All entries are to be printed again exactly, with their images omitted.

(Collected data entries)

*** Block opens ***

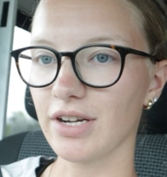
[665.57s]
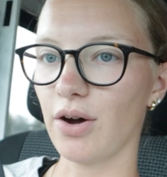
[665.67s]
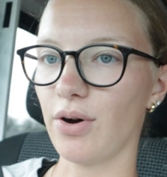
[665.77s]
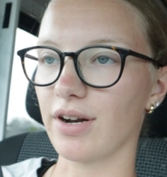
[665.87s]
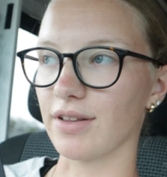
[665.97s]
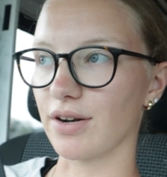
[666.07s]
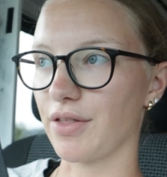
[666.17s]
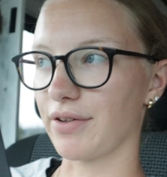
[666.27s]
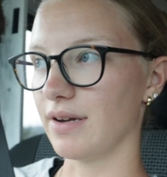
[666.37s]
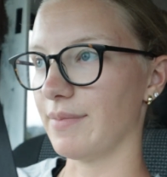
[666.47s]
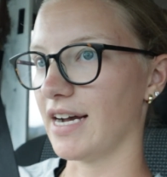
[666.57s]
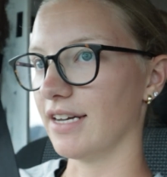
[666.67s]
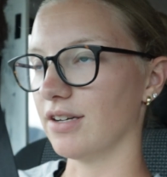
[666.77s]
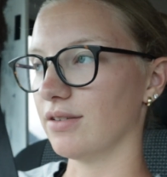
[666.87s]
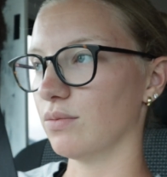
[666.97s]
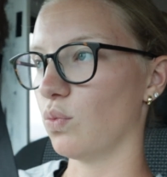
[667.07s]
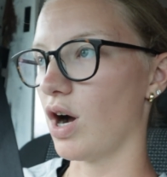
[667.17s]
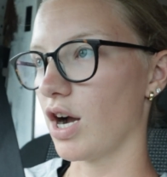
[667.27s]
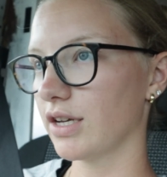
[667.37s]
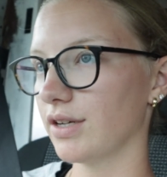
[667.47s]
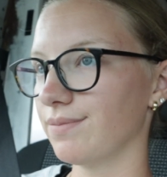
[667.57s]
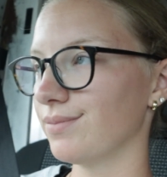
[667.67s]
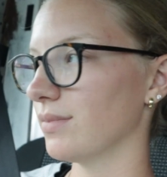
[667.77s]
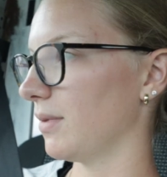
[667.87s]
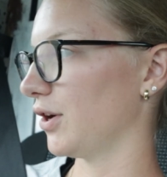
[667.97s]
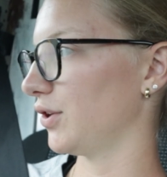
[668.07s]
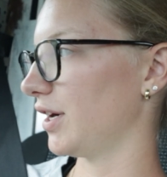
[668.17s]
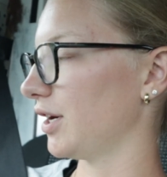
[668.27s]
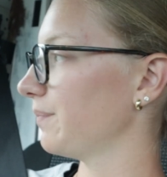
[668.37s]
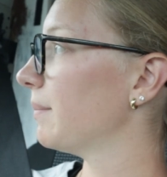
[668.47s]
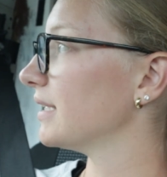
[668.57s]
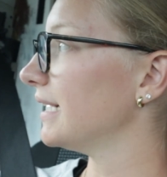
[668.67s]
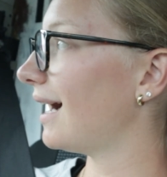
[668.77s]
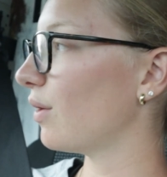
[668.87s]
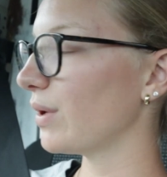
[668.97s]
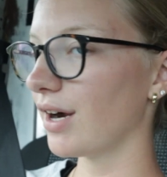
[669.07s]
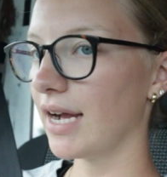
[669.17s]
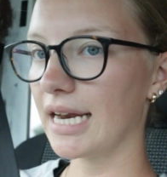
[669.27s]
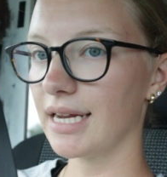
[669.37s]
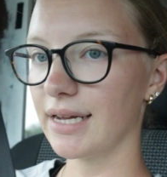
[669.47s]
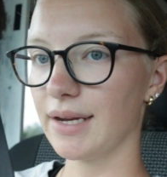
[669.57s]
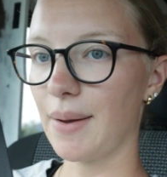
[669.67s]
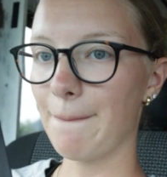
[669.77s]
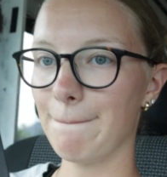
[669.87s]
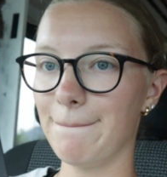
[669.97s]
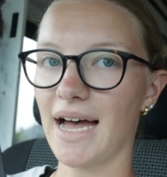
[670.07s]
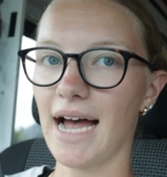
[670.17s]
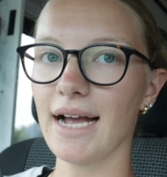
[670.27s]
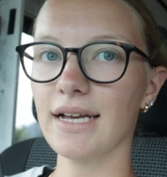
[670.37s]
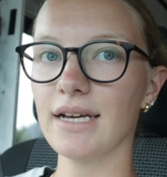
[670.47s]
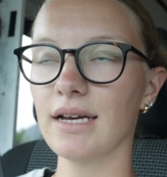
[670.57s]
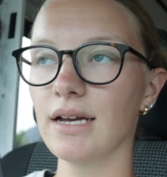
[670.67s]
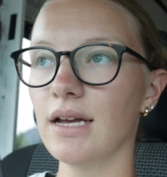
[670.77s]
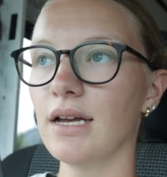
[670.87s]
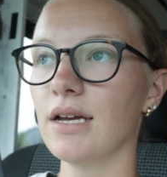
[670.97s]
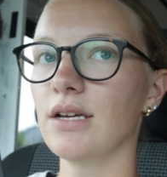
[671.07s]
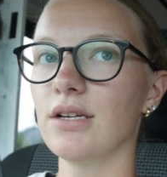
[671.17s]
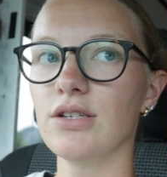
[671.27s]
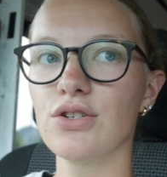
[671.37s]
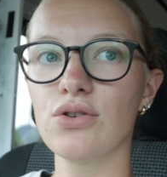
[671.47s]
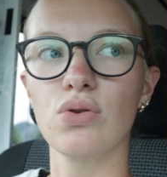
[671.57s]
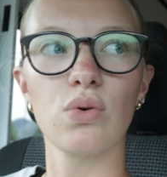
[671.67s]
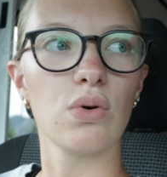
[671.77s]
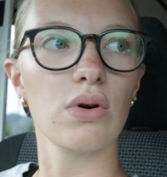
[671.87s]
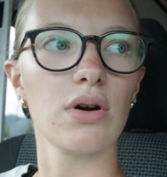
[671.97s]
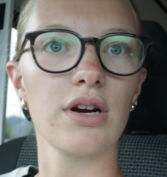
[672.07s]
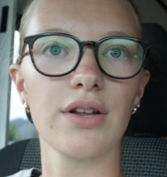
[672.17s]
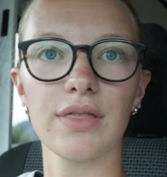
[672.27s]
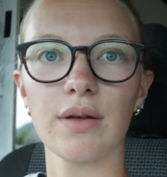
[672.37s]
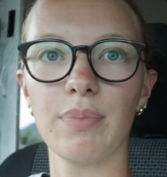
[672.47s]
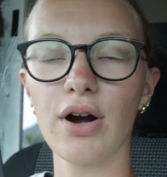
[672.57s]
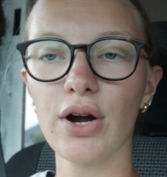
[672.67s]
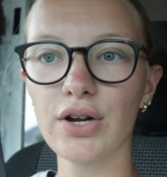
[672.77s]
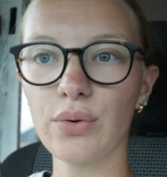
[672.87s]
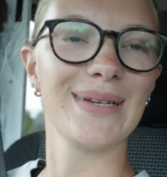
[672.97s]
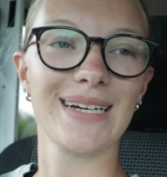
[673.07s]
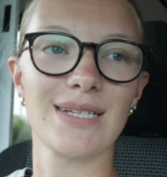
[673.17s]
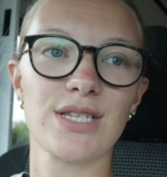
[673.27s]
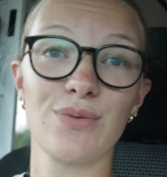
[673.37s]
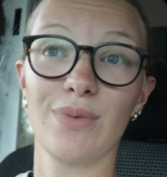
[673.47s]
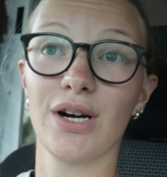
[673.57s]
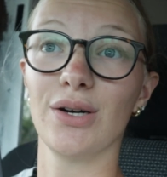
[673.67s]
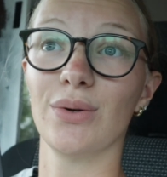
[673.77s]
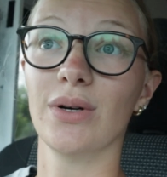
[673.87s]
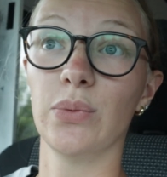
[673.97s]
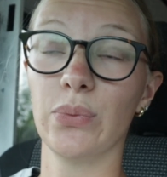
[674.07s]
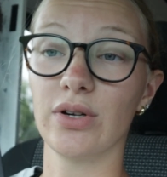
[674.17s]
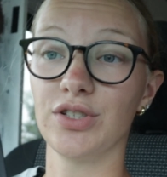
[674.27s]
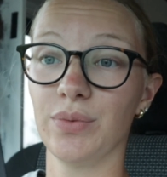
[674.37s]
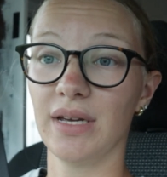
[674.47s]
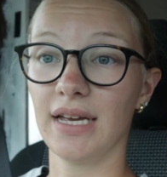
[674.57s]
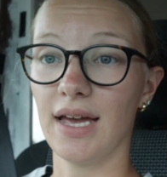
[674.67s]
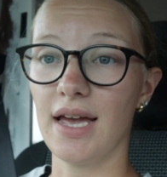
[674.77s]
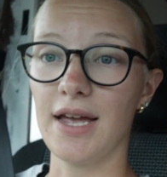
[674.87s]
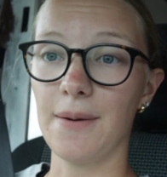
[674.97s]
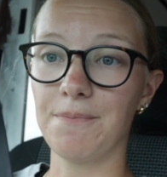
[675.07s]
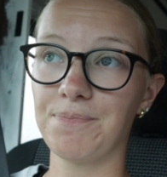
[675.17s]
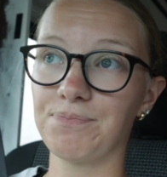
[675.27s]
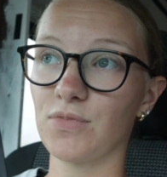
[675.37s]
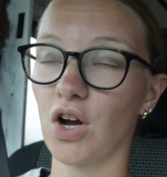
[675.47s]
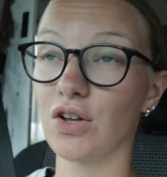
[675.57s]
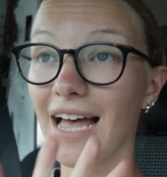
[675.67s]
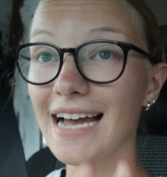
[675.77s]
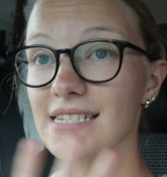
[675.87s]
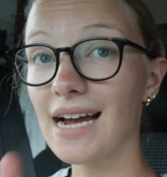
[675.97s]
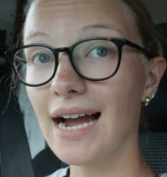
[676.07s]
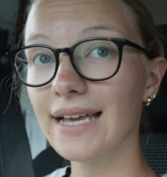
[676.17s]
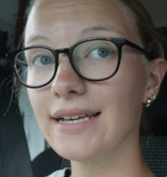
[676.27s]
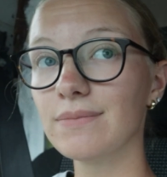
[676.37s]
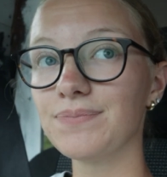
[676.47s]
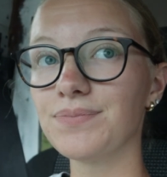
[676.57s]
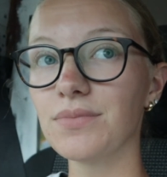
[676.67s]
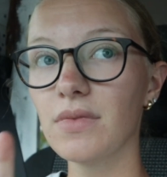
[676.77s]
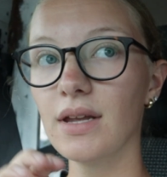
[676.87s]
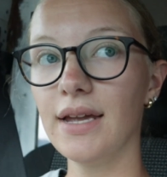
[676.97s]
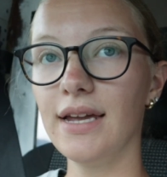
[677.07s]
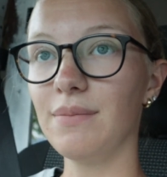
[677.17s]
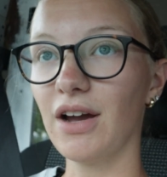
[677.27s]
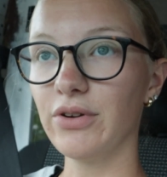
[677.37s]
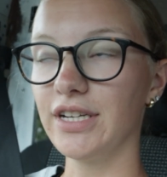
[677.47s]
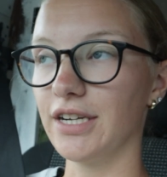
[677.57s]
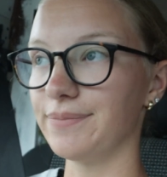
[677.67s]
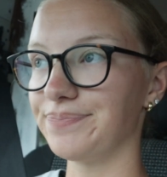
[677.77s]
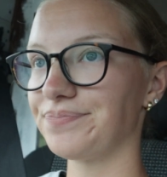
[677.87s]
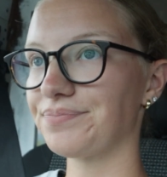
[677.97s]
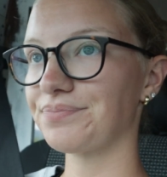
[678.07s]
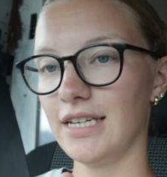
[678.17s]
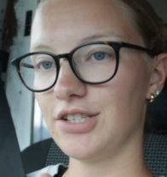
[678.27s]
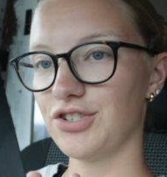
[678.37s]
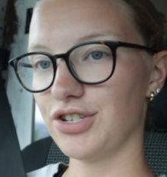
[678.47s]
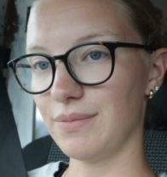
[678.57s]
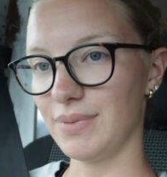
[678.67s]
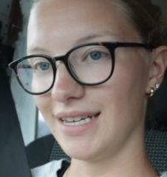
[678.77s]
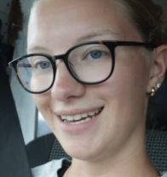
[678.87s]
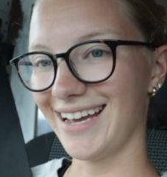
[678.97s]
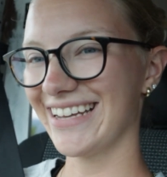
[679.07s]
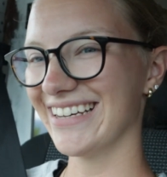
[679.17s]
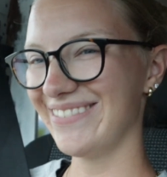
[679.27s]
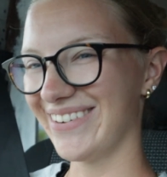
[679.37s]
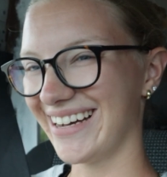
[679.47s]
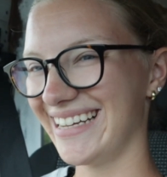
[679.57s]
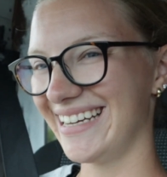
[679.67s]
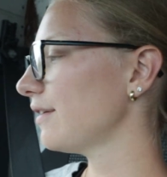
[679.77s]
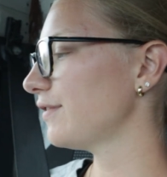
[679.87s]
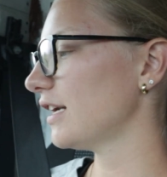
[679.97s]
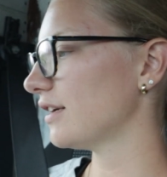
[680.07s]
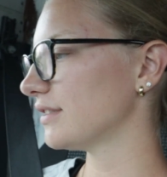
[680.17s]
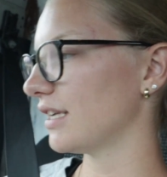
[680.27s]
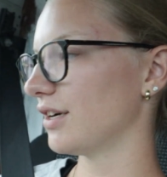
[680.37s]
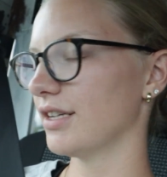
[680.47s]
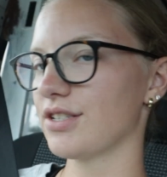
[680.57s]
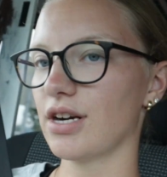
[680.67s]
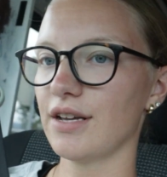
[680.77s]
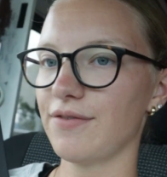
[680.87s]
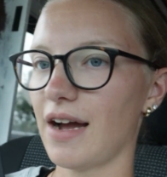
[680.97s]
did go on a little 3-mile walk earlier, but now we are headed back toward the park because tomorrow we're doing our last hike in Mount Rainier. It should be a good one. I gotta figure out dinner. It's already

*** Block closes ***

Solution to the problem:
[665.57s]
[665.67s]
[665.77s]
[665.87s]
[665.97s]
[666.07s]
[666.17s]
[666.27s]
[666.37s]
[666.47s]
[666.57s]
[666.67s]
[666.77s]
[666.87s]
[666.97s]
[667.07s]
[667.17s]
[667.27s]
[667.37s]
[667.47s]
[667.57s]
[667.67s]
[667.77s]
[667.87s]
[667.97s]
[668.07s]
[668.17s]
[668.27s]
[668.37s]
[668.47s]
[668.57s]
[668.67s]
[668.77s]
[668.87s]
[668.97s]
[669.07s]
[669.17s]
[669.27s]
[669.37s]
[669.47s]
[669.57s]
[669.67s]
[669.77s]
[669.87s]
[669.97s]
[670.07s]
[670.17s]
[670.27s]
[670.37s]
[670.47s]
[670.57s]
[670.67s]
[670.77s]
[670.87s]
[670.97s]
[671.07s]
[671.17s]
[671.27s]
[671.37s]
[671.47s]
[671.57s]
[671.67s]
[671.77s]
[671.87s]
[671.97s]
[672.07s]
[672.17s]
[672.27s]
[672.37s]
[672.47s]
[672.57s]
[672.67s]
[672.77s]
[672.87s]
[672.97s]
[673.07s]
[673.17s]
[673.27s]
[673.37s]
[673.47s]
[673.57s]
[673.67s]
[673.77s]
[673.87s]
[673.97s]
[674.07s]
[674.17s]
[674.27s]
[674.37s]
[674.47s]
[674.57s]
[674.67s]
[674.77s]
[674.87s]
[674.97s]
[675.07s]
[675.17s]
[675.27s]
[675.37s]
[675.47s]
[675.57s]
[675.67s]
[675.77s]
[675.87s]
[675.97s]
[676.07s]
[676.17s]
[676.27s]
[676.37s]
[676.47s]
[676.57s]
[676.67s]
[676.77s]
[676.87s]
[676.97s]
[677.07s]
[677.17s]
[677.27s]
[677.37s]
[677.47s]
[677.57s]
[677.67s]
[677.77s]
[677.87s]
[677.97s]
[678.07s]
[678.17s]
[678.27s]
[678.37s]
[678.47s]
[678.57s]
[678.67s]
[678.77s]
[678.87s]
[678.97s]
[679.07s]
[679.17s]
[679.27s]
[679.37s]
[679.47s]
[679.57s]
[679.67s]
[679.77s]
[679.87s]
[679.97s]
[680.07s]
[680.17s]
[680.27s]
[680.37s]
[680.47s]
[680.57s]
[680.67s]
[680.77s]
[680.87s]
[680.97s]
did go on a little 3-mile walk earlier, but now we are headed back toward the park because tomorrow we're doing our last hike in Mount Rainier. It should be a good one. I gotta figure out dinner. It's already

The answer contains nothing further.